▶ YOUR TASK:
Word for word, repeat the data; no picture should appear in the result.

========================================

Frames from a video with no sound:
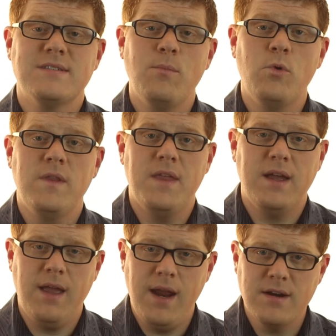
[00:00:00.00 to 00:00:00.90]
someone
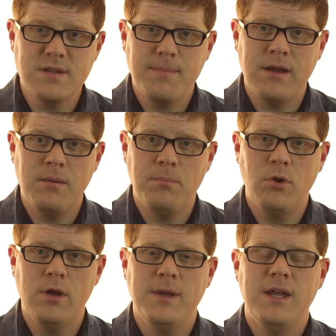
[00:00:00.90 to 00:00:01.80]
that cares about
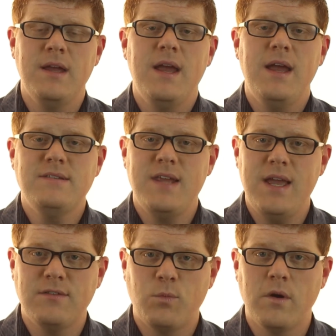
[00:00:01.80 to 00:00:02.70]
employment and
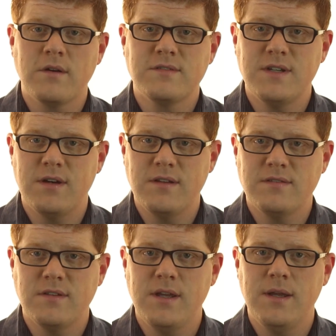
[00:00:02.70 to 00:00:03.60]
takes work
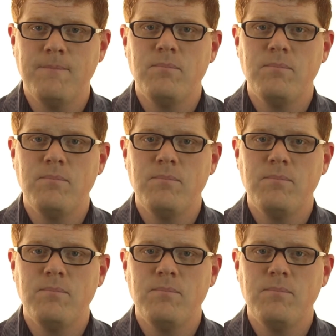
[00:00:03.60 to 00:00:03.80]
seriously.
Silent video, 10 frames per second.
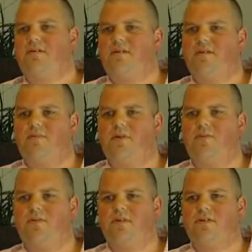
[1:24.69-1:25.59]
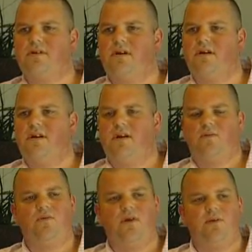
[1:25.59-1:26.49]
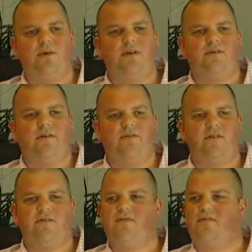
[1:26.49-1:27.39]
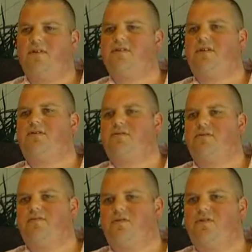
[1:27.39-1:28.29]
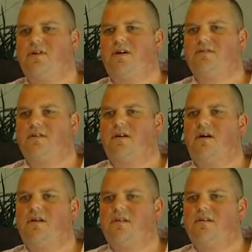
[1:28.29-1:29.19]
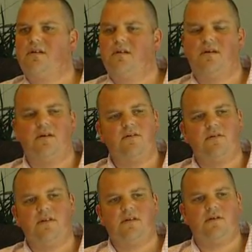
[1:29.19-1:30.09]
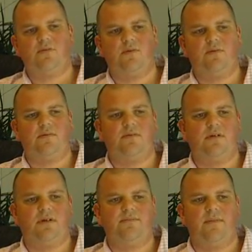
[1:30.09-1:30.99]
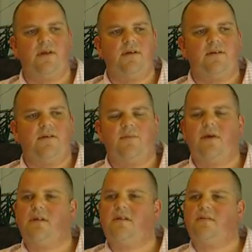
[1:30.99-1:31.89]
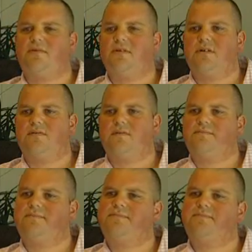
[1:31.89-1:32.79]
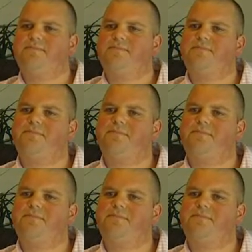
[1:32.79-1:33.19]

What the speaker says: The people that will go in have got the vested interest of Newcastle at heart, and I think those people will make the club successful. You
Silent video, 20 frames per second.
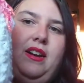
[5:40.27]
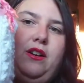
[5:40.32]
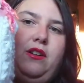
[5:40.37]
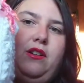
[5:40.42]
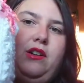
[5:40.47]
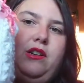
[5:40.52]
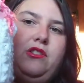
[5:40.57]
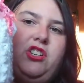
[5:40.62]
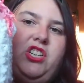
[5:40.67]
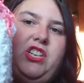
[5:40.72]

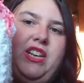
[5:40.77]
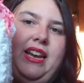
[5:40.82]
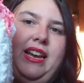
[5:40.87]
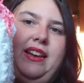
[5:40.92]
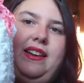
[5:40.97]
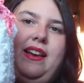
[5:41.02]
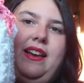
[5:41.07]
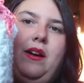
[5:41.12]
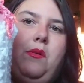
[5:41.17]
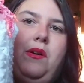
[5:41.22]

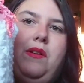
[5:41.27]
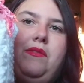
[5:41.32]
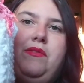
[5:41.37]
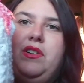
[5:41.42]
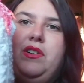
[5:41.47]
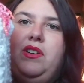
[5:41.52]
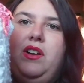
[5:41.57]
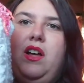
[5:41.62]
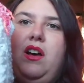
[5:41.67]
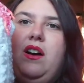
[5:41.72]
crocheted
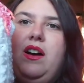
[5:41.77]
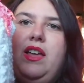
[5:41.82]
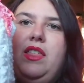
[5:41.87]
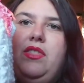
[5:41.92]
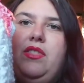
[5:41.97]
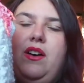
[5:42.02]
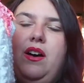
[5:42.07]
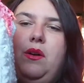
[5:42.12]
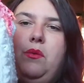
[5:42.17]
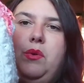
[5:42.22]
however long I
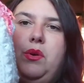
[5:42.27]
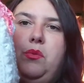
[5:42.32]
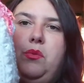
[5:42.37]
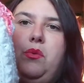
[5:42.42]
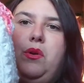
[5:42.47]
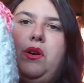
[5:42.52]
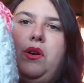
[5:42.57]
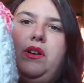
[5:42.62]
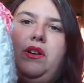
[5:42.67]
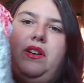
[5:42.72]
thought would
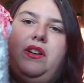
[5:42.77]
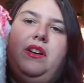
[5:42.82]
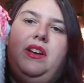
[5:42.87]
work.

========================================

▶ ANSWER TO THIS EXERCISE:
Frames from a video with no sound:
[00:00:00.00 to 00:00:00.90]
someone
[00:00:00.90 to 00:00:01.80]
that cares about
[00:00:01.80 to 00:00:02.70]
employment and
[00:00:02.70 to 00:00:03.60]
takes work
[00:00:03.60 to 00:00:03.80]
seriously.
Silent video, 10 frames per second.
[1:24.69-1:25.59]
[1:25.59-1:26.49]
[1:26.49-1:27.39]
[1:27.39-1:28.29]
[1:28.29-1:29.19]
[1:29.19-1:30.09]
[1:30.09-1:30.99]
[1:30.99-1:31.89]
[1:31.89-1:32.79]
[1:32.79-1:33.19]

What the speaker says: The people that will go in have got the vested interest of Newcastle at heart, and I think those people will make the club successful. You
Silent video, 20 frames per second.
[5:40.27]
[5:40.32]
[5:40.37]
[5:40.42]
[5:40.47]
[5:40.52]
[5:40.57]
[5:40.62]
[5:40.67]
[5:40.72]

[5:40.77]
[5:40.82]
[5:40.87]
[5:40.92]
[5:40.97]
[5:41.02]
[5:41.07]
[5:41.12]
[5:41.17]
[5:41.22]

[5:41.27]
[5:41.32]
[5:41.37]
[5:41.42]
[5:41.47]
[5:41.52]
[5:41.57]
[5:41.62]
[5:41.67]
[5:41.72]
crocheted
[5:41.77]
[5:41.82]
[5:41.87]
[5:41.92]
[5:41.97]
[5:42.02]
[5:42.07]
[5:42.12]
[5:42.17]
[5:42.22]
however long I
[5:42.27]
[5:42.32]
[5:42.37]
[5:42.42]
[5:42.47]
[5:42.52]
[5:42.57]
[5:42.62]
[5:42.67]
[5:42.72]
thought would
[5:42.77]
[5:42.82]
[5:42.87]
work.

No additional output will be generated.